L'Iran veut profiter de la fin d’une partie des sanctions internationales pour produire et exporter au plus vite 500 000 barils de brut par jour. Un retour sur la scène pétrolière qui accentue la baisse des prix et profite à l’Arabie saoudite.
Série noire pour l’or noir ! Le prix du pétrole restait sous la barre des 30 dollars, mardi 19 janvier, après être brièvement descendu, la veille, sous celle de 28 dollars, pour la première en 12 ans. Une bonne nouvelle pour l’Arabie saoudite, qui peut remercier l’Iran. Téhéran a en effet annoncé, lundi, son retour sur le marché pétrolier.
"L’Iran a ordonné que sa production atteigne 500 000 barils par jour", a affirmé Amir Hossein Zamaninia, le vice-ministre du Pétrole qui s’est réjoui de la fin d’une grande partie des sanctions internationales, annoncée samedi 16 janvier. Dans un contexte d’offre plus qu’abondante de pétrole qui tire déjà les prix vers le bas, c’est la goutte d’or noir qui peut faire déborder le vase, préviennent les investisseurs.
Tout bénéf’ pour l’Arabie saoudite ?
L’impact à la baisse sur les prix du grand retour iranien dans le concert des nations exportatrices de pétrole "est une bonne nouvelle pour l’Arabie saoudite", explique Thomas Porcher, économiste spécialiste des questions énergétiques à la Paris school of business. Riyad est engagé dans un bras de fer depuis plus d’un an avec les États-Unis pour sauvegarder ses parts de marchés face à la menace du pétrole de schiste nord-américain. L’arme saoudienne : les prix de l’or noir. Le pétrole saoudien est en effet moins cher à produire que son cousin américain et les gisements aux États-Unis ne sont pas rentables si le baril reste aussi peu cher.

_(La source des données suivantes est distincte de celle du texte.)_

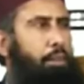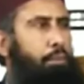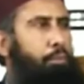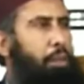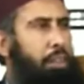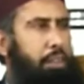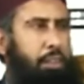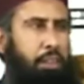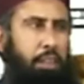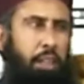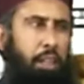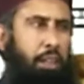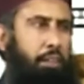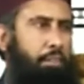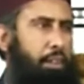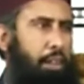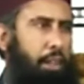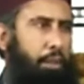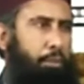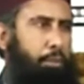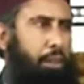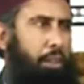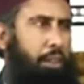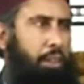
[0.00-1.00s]
बादशाह
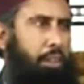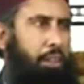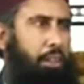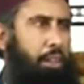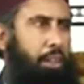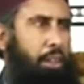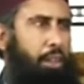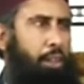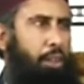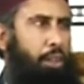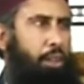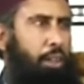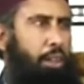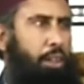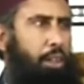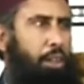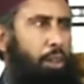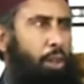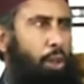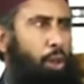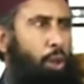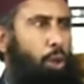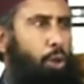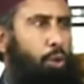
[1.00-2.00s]
अवाम है
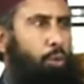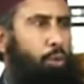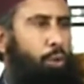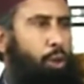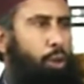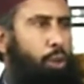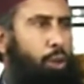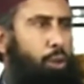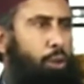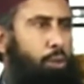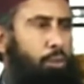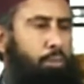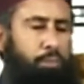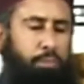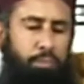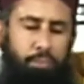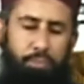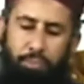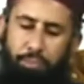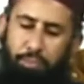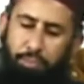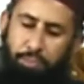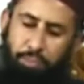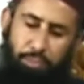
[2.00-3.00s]
वो
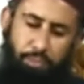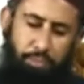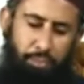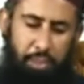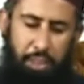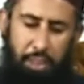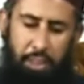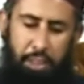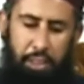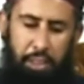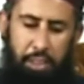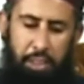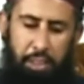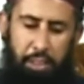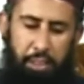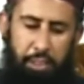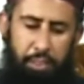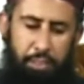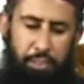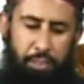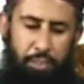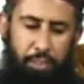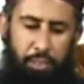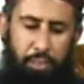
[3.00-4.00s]

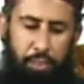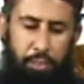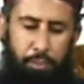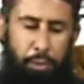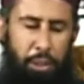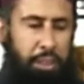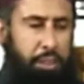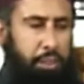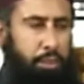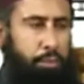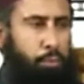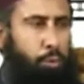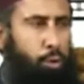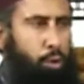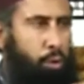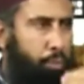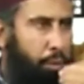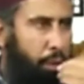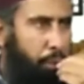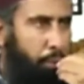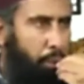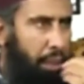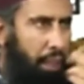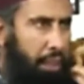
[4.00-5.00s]
ए, बस मुंह
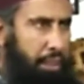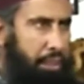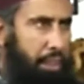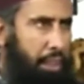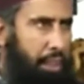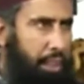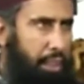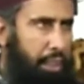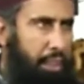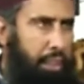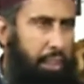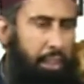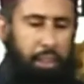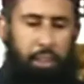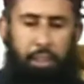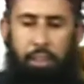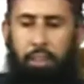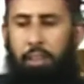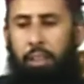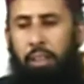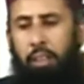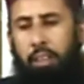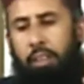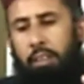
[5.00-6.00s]
पे बात आ गई
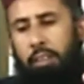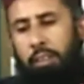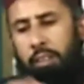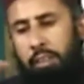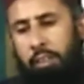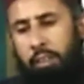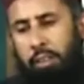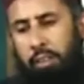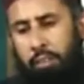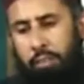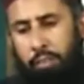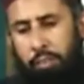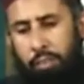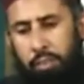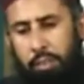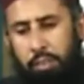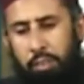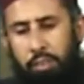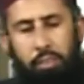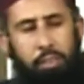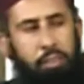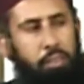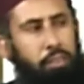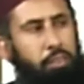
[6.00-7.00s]
आज
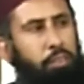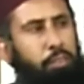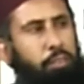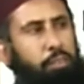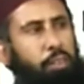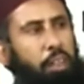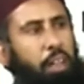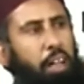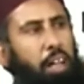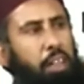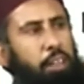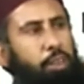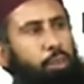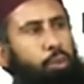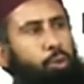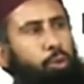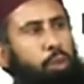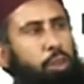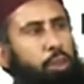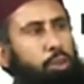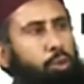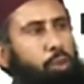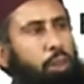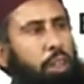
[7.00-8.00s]
सुनी सुनाई बात
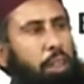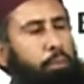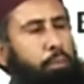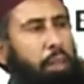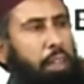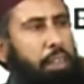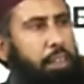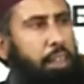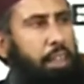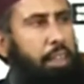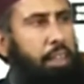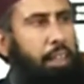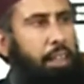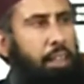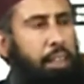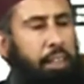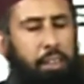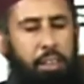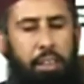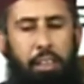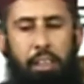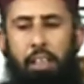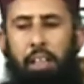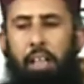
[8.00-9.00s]
सुनी सुनाई बात आगे कर
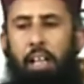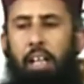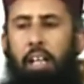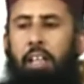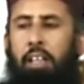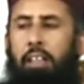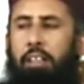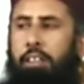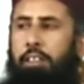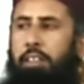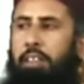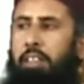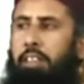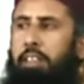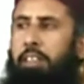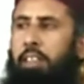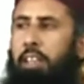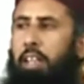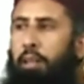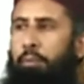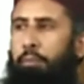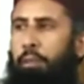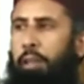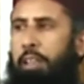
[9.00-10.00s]
दी जिस
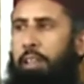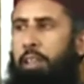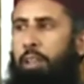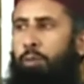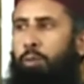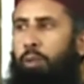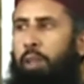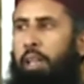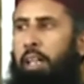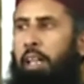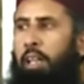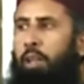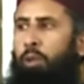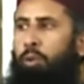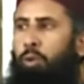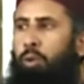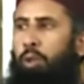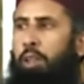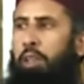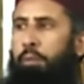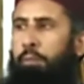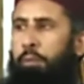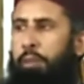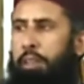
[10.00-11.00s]
जगह बैठे हुए
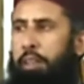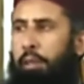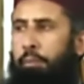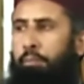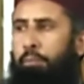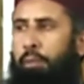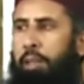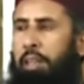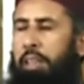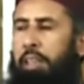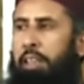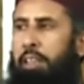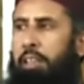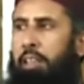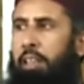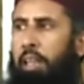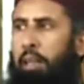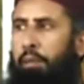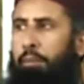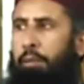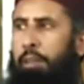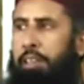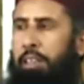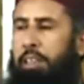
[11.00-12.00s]
उनको नहीं पता मेरी
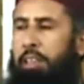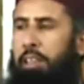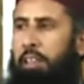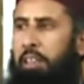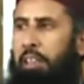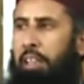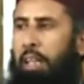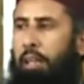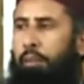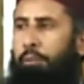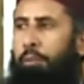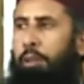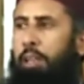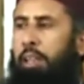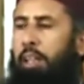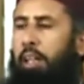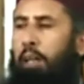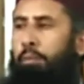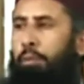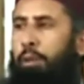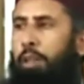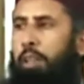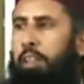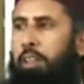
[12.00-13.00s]
जनाब हैसियत क्या मेरी
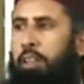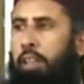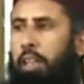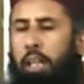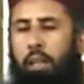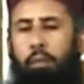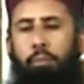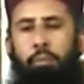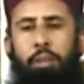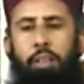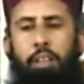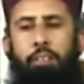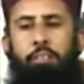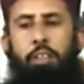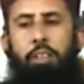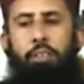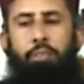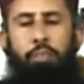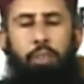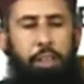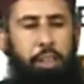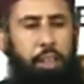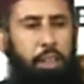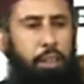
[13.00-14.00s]
काबिलियत क्या हर बंदा
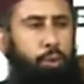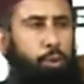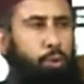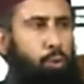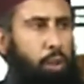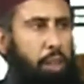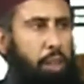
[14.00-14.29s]
फतवा देना शुरू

L’Iran, adversaire régionale de l’Arabie saoudite, est donc devenu un allié objectif de Riyad dans sa guerre du pétrole. Une situation d’autant plus ironique que “l’Iran ne peut pas rater l’occasion d’exporter à nouveau son pétrole, mais en ce faisant Téhéran maintient les prix bas, ce qui n’arrange pas ses affaires", résume Thomas Porcher.
Riyad, grand gagnant de cette affaire ? À court terme probablement. Mais avec le temps, la montée en puissance pétrolière de Téhéran va se transformer en nouvelle menace pour l’Arabie saoudite. L’Iran était le quatrième producteur mondial de pétrole avec une production de quatre millions de barils par jour avant la mise en place des sanctions. Pour Céline Antonin, "tout le combat de l’Arabie saoudite consiste à protéger ses parts de marché et l’Iran va, avec son potentiel, inévitablement se transformer en concurrent".

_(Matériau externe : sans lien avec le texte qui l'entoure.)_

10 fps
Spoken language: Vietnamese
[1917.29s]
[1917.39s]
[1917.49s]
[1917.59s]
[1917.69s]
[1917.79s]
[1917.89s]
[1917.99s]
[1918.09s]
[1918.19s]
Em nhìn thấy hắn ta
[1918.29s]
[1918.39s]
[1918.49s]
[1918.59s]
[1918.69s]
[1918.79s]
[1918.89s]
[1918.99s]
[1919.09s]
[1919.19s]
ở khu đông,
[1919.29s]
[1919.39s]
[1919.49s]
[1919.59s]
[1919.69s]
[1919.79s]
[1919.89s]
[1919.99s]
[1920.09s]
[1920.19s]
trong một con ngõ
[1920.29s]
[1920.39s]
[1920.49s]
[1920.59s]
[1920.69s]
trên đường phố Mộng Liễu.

Des infrastructures pétrolières à la traîne ?
Mais Téhéran ne va pas déverser tout son pétrole sur le marché du jour au lendemain. Le pays devrait pouvoir exporter "entre 800 000 barils de brut par jour et un million de barils par jour à moyen terme", estime Céline Antonin, spécialiste de l’énergie pour l’Observatoire français des conjonctures économiques. Elle estime que le pays aura atteint sa production de croisière début 2017, tandis que l’Agence internationale de l'énergie atomique ne voit pas l’Iran exporter une telle quantité d’or noir avant la fin de l’année prochaine.

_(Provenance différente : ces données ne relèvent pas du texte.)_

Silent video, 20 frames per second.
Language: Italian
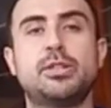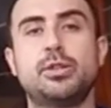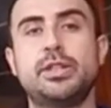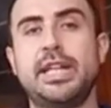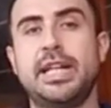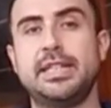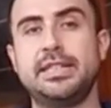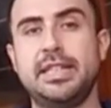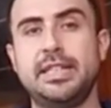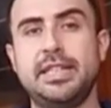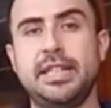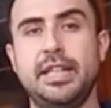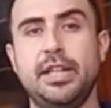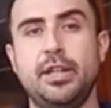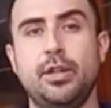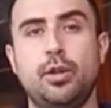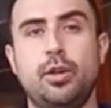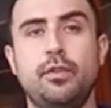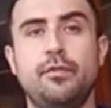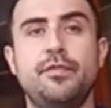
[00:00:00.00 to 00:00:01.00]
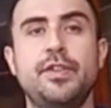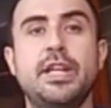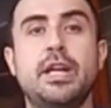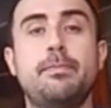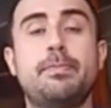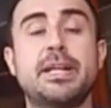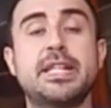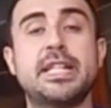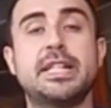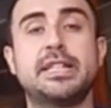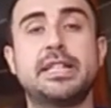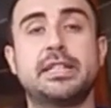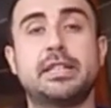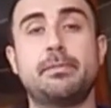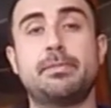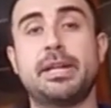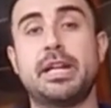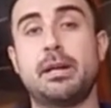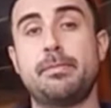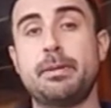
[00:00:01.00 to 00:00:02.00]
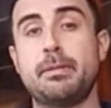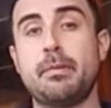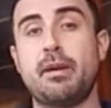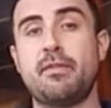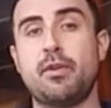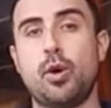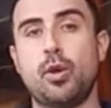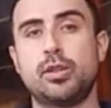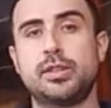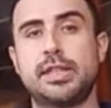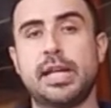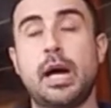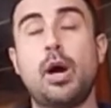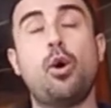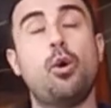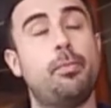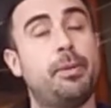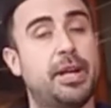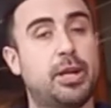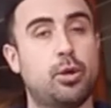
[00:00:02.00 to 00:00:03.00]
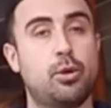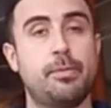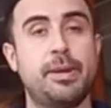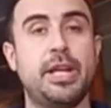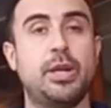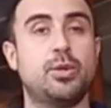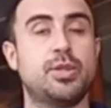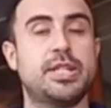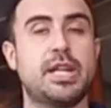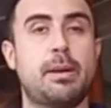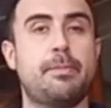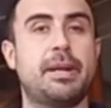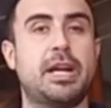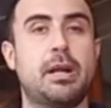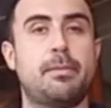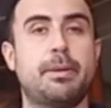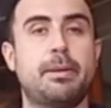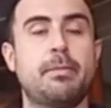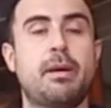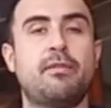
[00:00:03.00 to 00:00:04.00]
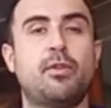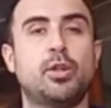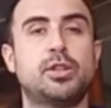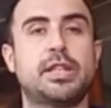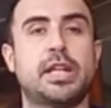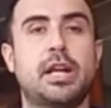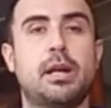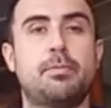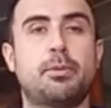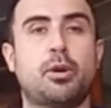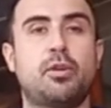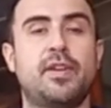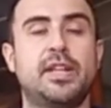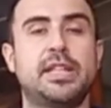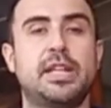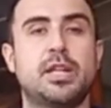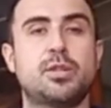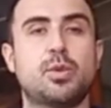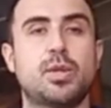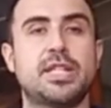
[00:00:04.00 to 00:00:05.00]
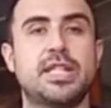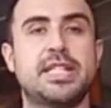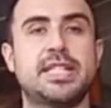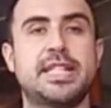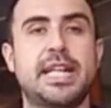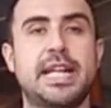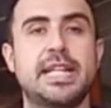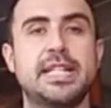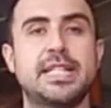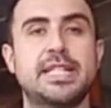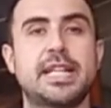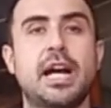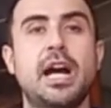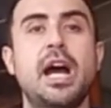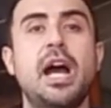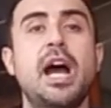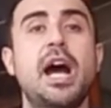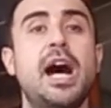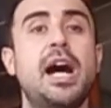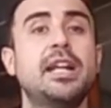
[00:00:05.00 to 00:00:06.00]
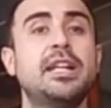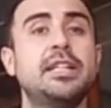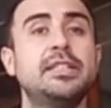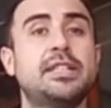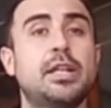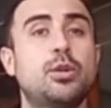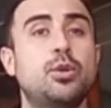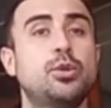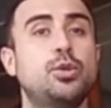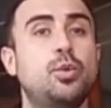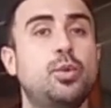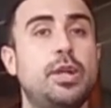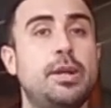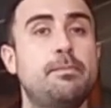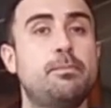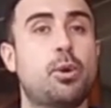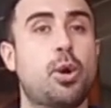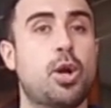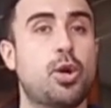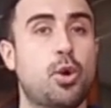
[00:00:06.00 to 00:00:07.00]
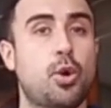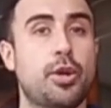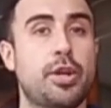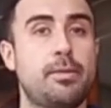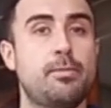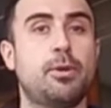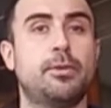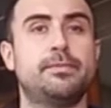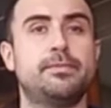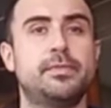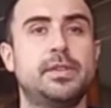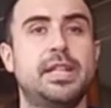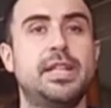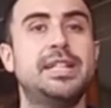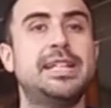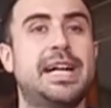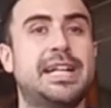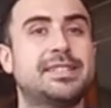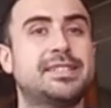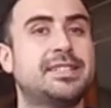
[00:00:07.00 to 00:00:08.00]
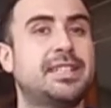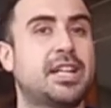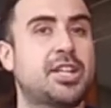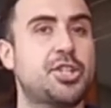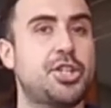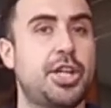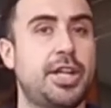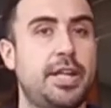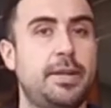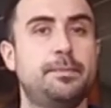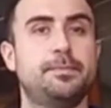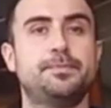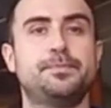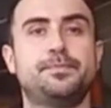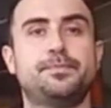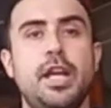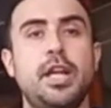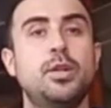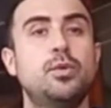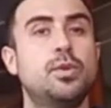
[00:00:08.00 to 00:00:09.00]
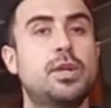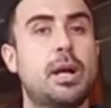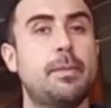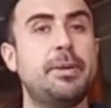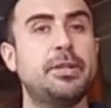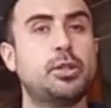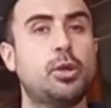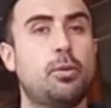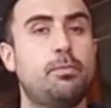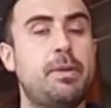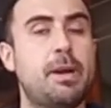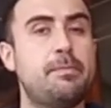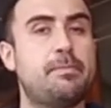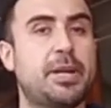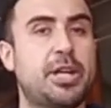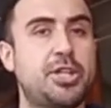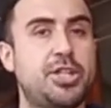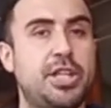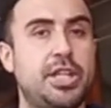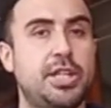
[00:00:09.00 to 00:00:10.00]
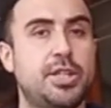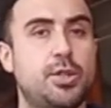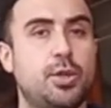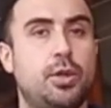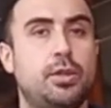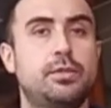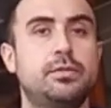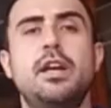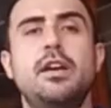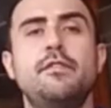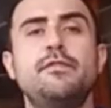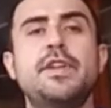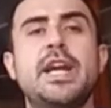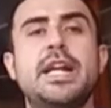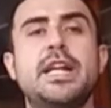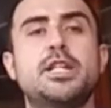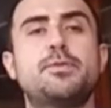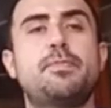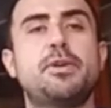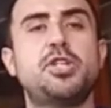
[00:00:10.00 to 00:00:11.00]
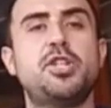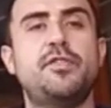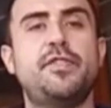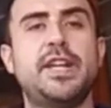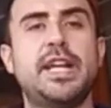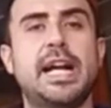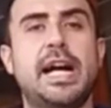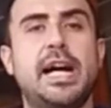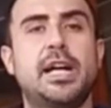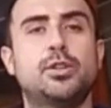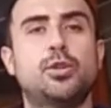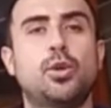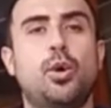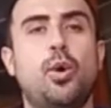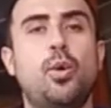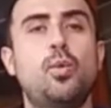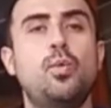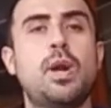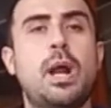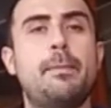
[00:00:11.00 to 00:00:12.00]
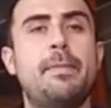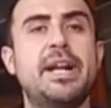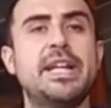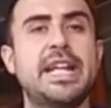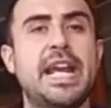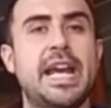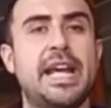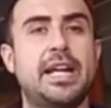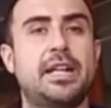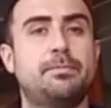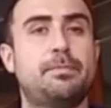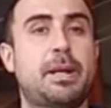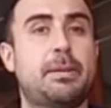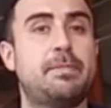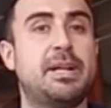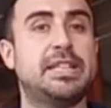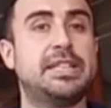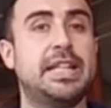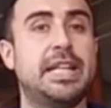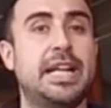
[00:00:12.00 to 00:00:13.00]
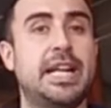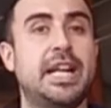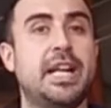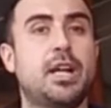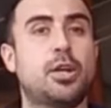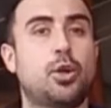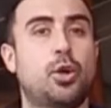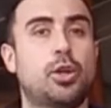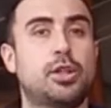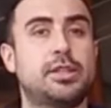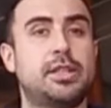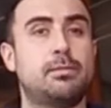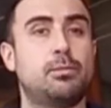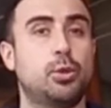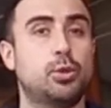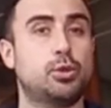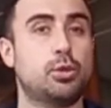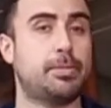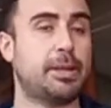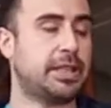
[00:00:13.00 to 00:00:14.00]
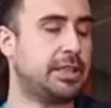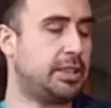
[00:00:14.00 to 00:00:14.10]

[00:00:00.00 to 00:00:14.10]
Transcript: metodica di tiro viene presentata per la prima volta, o perlomeno sia per la prima volta la prova della sua esistenza, all'interno di un libro anonimo, L'Art d'Archerie. In un capitolo ben preciso viene specificato una maniera per mantenere la corda molto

À cet égard, la grande inconnue concerne l’état des installations pétrolières iraniennes. “On ne sait pas quel a été le niveau d’investissements du pays pendant la période des sanctions et si la maintenance des sites nécessite une mise à niveau”, explique l’économiste française. Si le régime n’a pas mis les moyens nécessaires en œuvre pour éviter que ces infrastructures ne dépérissent, son retour dans le jeu pétrolier pourrait prendre du retard. À l’inverse, il pourrait intervenir plus vite que prévu si les investissements nécessaires ont été faits. Dans ce cas, “le prix du brut qui est censé se stabiliser cette année pourrait encore continuer à baisser”, note Céline Antonin.